What needs to be made clear here is that AMD and NVIDIA only produce GPU core chips, and the specific finished products are still manufactured and sold by partners, so the actual price increase is mainly caused by AMD and NVIDIA partners (of course, this must also be the result of negotiations between the parties).
In December 2025, some graphics card manufacturers have already raised prices slightly to test the waters, and most graphics card manufacturers have maintained the original prices for shipments. However, starting from January 2026, graphics card manufacturers will decide whether to raise prices for themselves, rather than AMD and Nvidia raising prices uniformly for manufacturers.
Bobandang netizens said that after AMD graphics cards started to increase prices in January, they are expected to experience multiple increases in the next few months. The specific number and extent of price increases may depend on the price trend of global memory chips. That is, if the price of subsequent memory chips continues to soar, the increase in graphics cards may also become larger.

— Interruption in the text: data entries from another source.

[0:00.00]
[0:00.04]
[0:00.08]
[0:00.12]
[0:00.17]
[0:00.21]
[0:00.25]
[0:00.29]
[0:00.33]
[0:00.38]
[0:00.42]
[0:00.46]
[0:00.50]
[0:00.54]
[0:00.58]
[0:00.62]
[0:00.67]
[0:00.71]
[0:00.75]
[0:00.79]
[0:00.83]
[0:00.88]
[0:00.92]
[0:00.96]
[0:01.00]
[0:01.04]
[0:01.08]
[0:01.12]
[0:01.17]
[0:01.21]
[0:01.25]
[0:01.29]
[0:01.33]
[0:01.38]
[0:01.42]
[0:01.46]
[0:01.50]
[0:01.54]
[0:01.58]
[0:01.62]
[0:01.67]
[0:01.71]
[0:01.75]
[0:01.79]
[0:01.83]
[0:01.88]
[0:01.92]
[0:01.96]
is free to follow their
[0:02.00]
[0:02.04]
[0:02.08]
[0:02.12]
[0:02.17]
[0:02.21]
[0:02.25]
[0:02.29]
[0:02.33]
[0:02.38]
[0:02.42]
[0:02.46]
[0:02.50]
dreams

It's worth noting that it took a long time for AMD's new product lines to stabilize. For example, the AMD RX 9070 XT price was only close to the MSRP during this period, but it seems that users expecting these graphics cards to fall below the MSRP should be impossible, because the price will soon rebound.

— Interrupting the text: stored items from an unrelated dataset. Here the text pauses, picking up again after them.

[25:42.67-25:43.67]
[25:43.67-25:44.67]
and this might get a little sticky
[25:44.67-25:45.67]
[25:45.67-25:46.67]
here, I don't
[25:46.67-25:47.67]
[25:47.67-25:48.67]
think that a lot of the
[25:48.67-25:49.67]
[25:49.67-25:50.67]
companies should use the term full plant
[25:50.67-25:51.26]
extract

In graphics card products, the combined cost of the GPU core chip and video memory accounts for 80% of the total cost of the graphics card. In the past, NVIDIA bundled GPU chips and video memory and sold them to downstream AIC manufacturers. The downstream products were mainly designed and packaged based on NVIDIA's solutions, and most of the profits were in the hands of NVIDIA.

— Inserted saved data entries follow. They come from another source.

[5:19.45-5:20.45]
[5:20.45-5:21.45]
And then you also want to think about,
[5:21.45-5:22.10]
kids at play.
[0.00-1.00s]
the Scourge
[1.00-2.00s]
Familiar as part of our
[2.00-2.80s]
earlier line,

Considering the soaring price of video memory, NVIDIA has planned to unbundle the plan, that is, only ship GPU chips to downstream AIC manufacturers, and the downstream manufacturers themselves purchase video memory that meets NVIDIA's requirements. This will test the bargaining power of small and medium-sized manufacturers. After all, video memory (memory) is now a seller's market.
If they continue to purchase graphics memory from NVIDIA, AIC manufacturers will also face higher cost prices. The final result is that the price of retail products for consumers will inevitably rise, otherwise they will not be able to cover the costs of AIC manufacturers and provide reasonable profits.